● TASK STATEMENT: The answer consists only of the lines from the beginning of the listing below to the line holding "[0:10.80-0:11.70]", inclusive, with every picture removed.

● LISTED RECORDS:
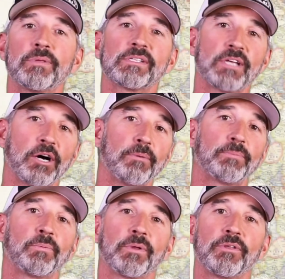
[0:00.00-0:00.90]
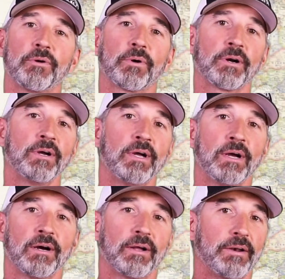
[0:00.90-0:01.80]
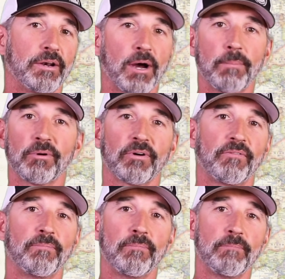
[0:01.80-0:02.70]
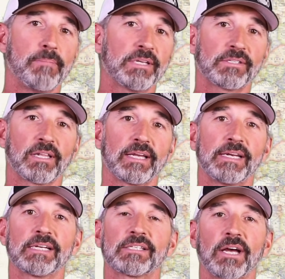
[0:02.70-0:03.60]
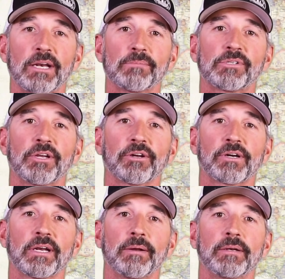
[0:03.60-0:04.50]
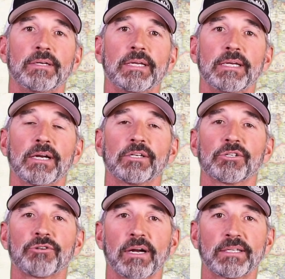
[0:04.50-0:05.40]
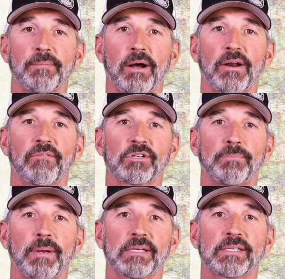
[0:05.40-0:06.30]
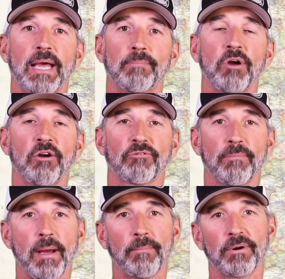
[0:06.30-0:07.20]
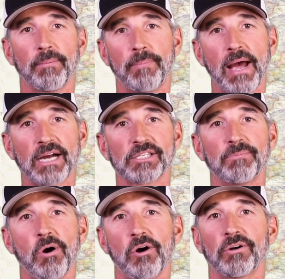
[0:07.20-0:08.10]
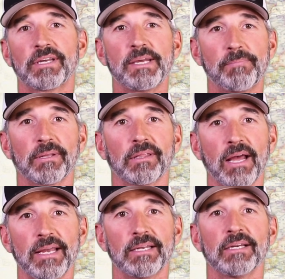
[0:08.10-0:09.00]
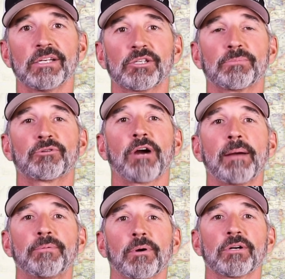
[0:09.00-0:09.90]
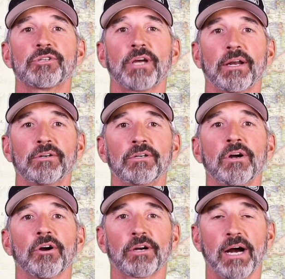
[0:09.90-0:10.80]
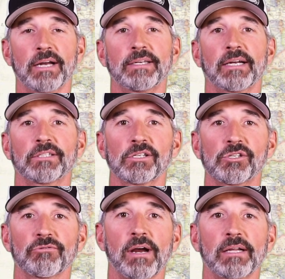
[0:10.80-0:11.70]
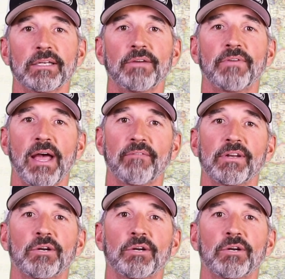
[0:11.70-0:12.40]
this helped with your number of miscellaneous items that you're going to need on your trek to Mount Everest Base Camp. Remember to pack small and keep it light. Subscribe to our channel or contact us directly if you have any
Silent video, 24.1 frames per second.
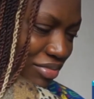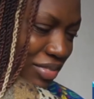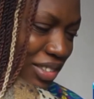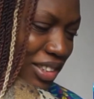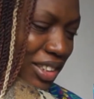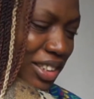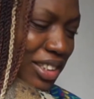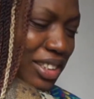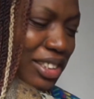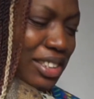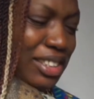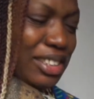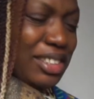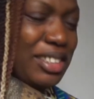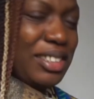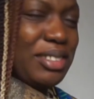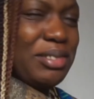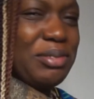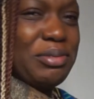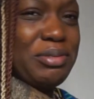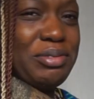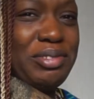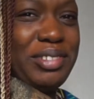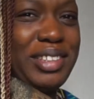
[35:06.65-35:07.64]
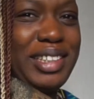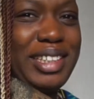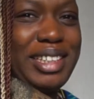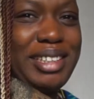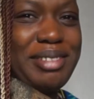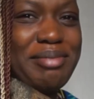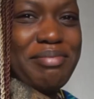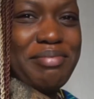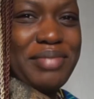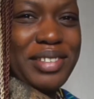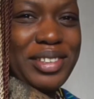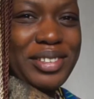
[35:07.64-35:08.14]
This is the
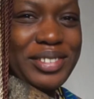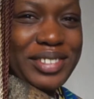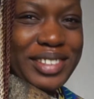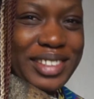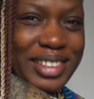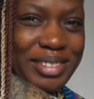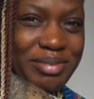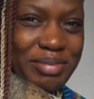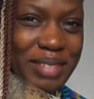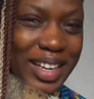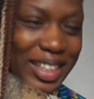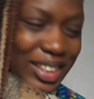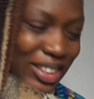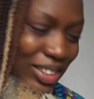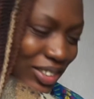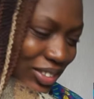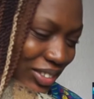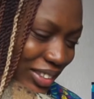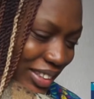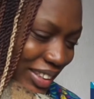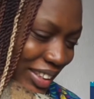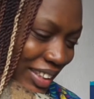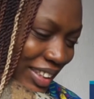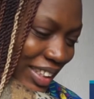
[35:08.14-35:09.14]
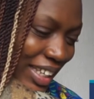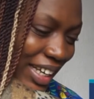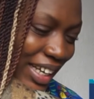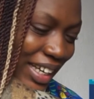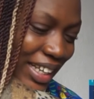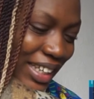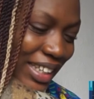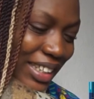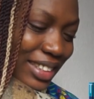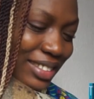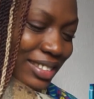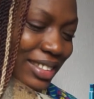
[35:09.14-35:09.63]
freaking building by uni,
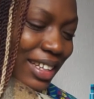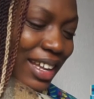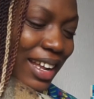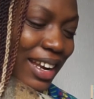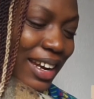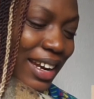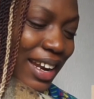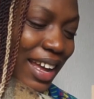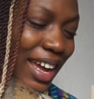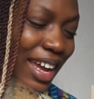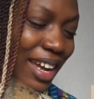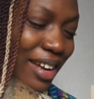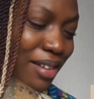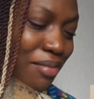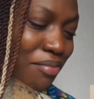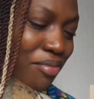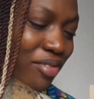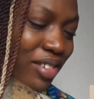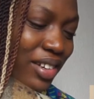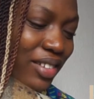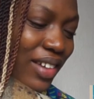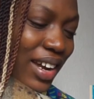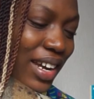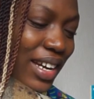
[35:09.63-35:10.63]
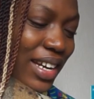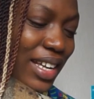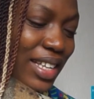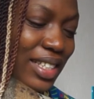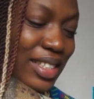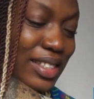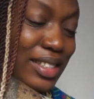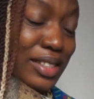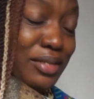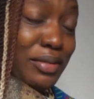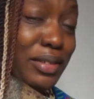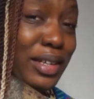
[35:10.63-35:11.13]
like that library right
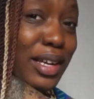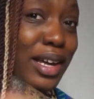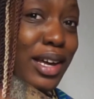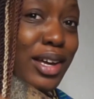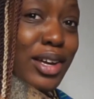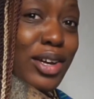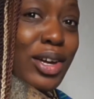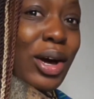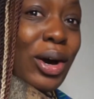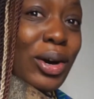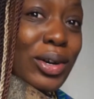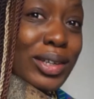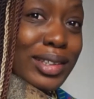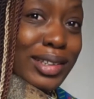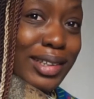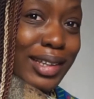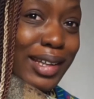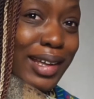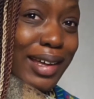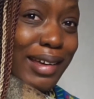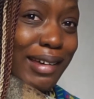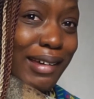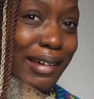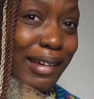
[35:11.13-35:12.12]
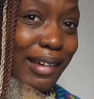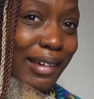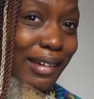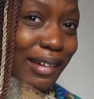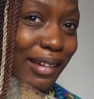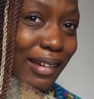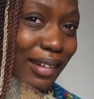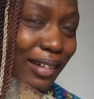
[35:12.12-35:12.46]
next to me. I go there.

● ANSWER FOR THE TASK:
[0:00.00-0:00.90]
[0:00.90-0:01.80]
[0:01.80-0:02.70]
[0:02.70-0:03.60]
[0:03.60-0:04.50]
[0:04.50-0:05.40]
[0:05.40-0:06.30]
[0:06.30-0:07.20]
[0:07.20-0:08.10]
[0:08.10-0:09.00]
[0:09.00-0:09.90]
[0:09.90-0:10.80]
[0:10.80-0:11.70]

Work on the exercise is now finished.